◆ What this task involves
Repeat word for word the lines from the one containing "[0:03.12-0:04.17]" to the end of the material below, and leave all pictures out.

◆ Study material
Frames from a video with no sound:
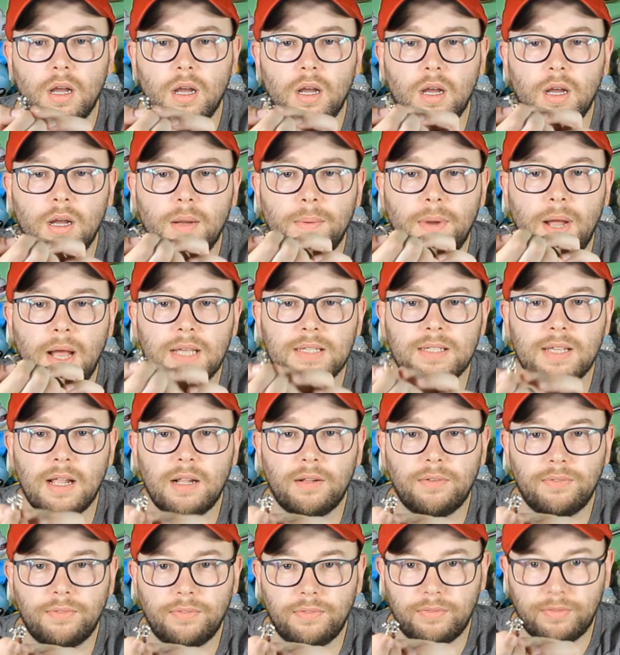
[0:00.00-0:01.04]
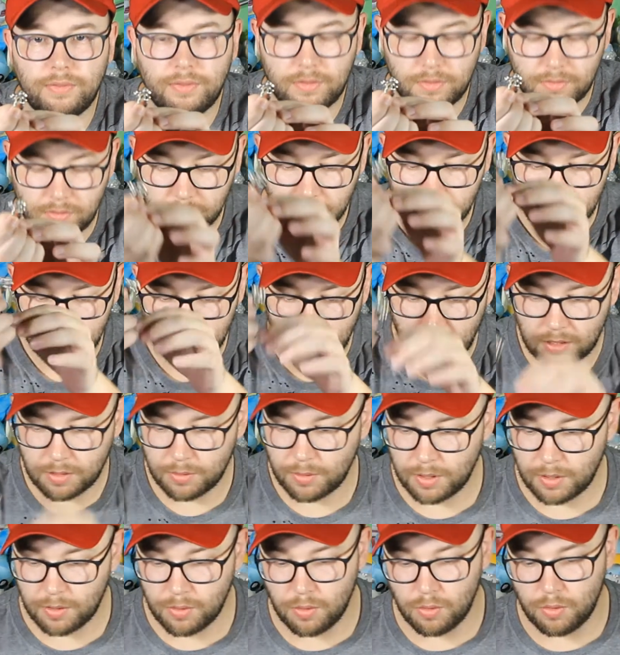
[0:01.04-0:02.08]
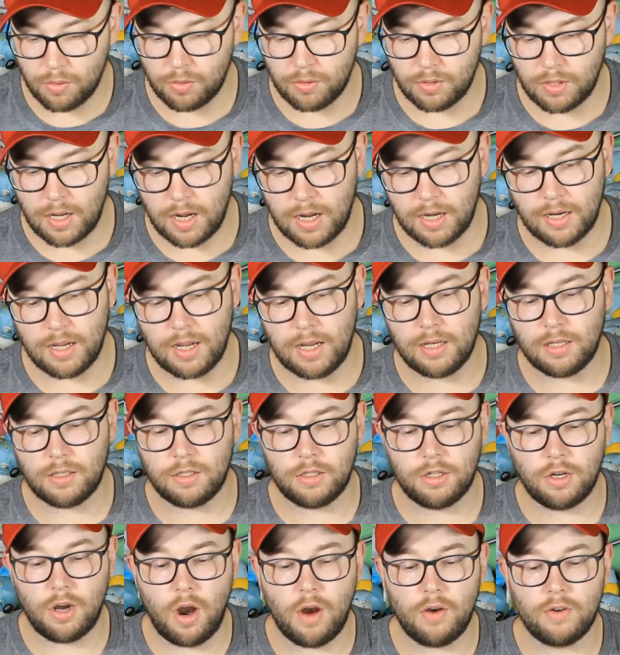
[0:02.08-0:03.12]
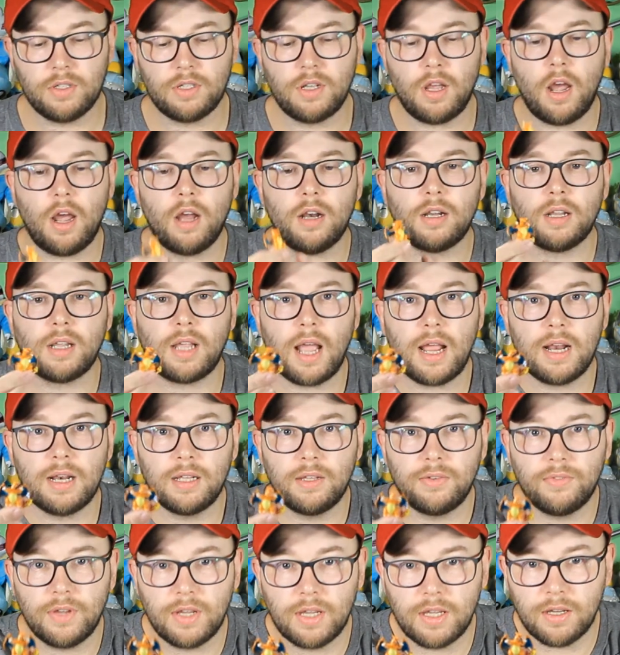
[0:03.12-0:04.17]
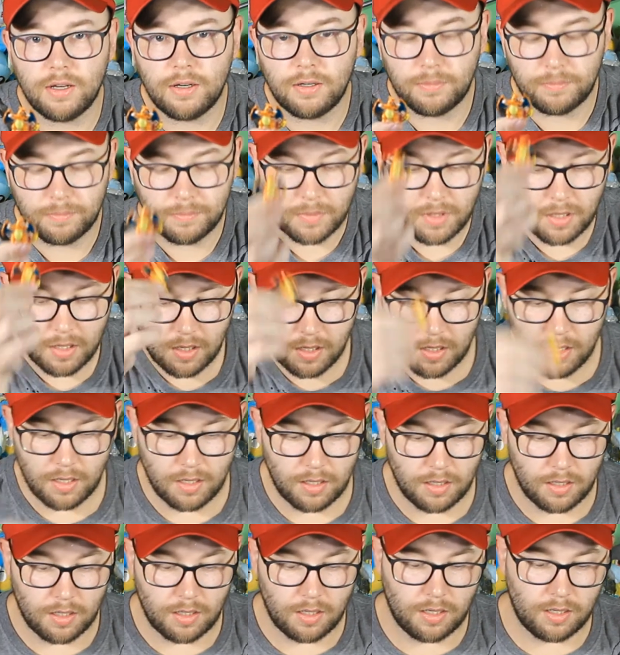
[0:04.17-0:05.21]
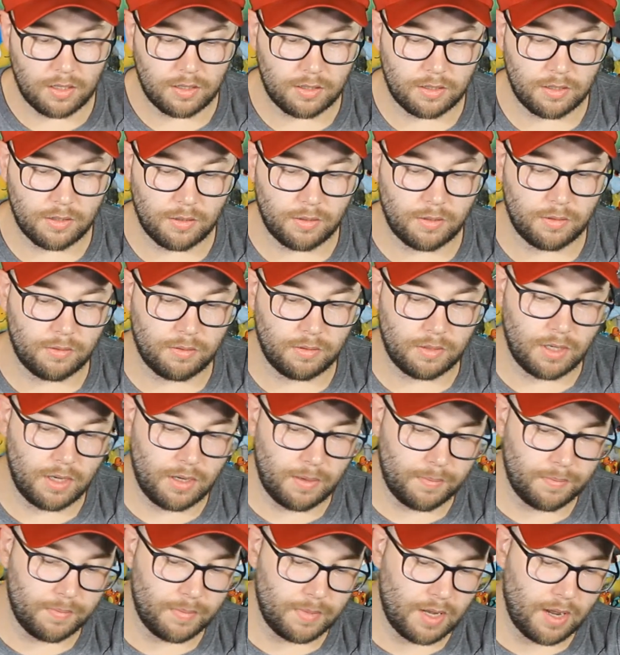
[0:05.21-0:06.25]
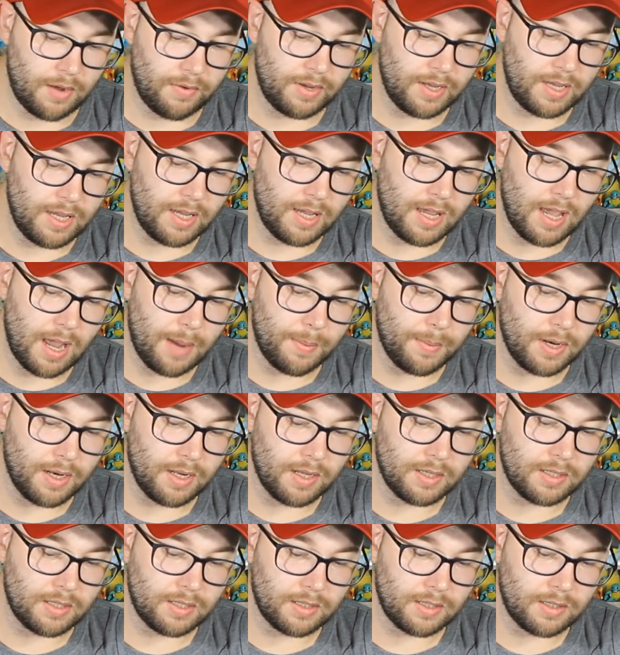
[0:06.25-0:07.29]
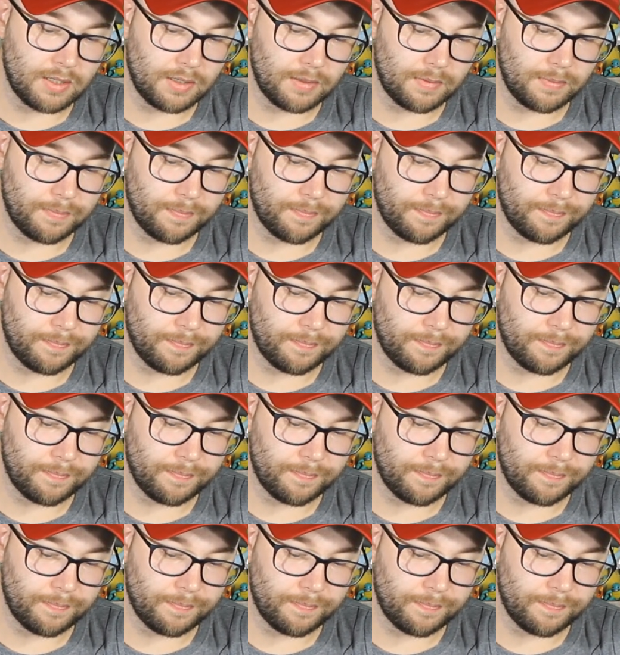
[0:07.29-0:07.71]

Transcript: Azelf. That's quite cool. And then Charizard candy figure. So, yep, I think he came in this.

◆ Response area
[0:03.12-0:04.17]
[0:04.17-0:05.21]
[0:05.21-0:06.25]
[0:06.25-0:07.29]
[0:07.29-0:07.71]

Transcript: Azelf. That's quite cool. And then Charizard candy figure. So, yep, I think he came in this.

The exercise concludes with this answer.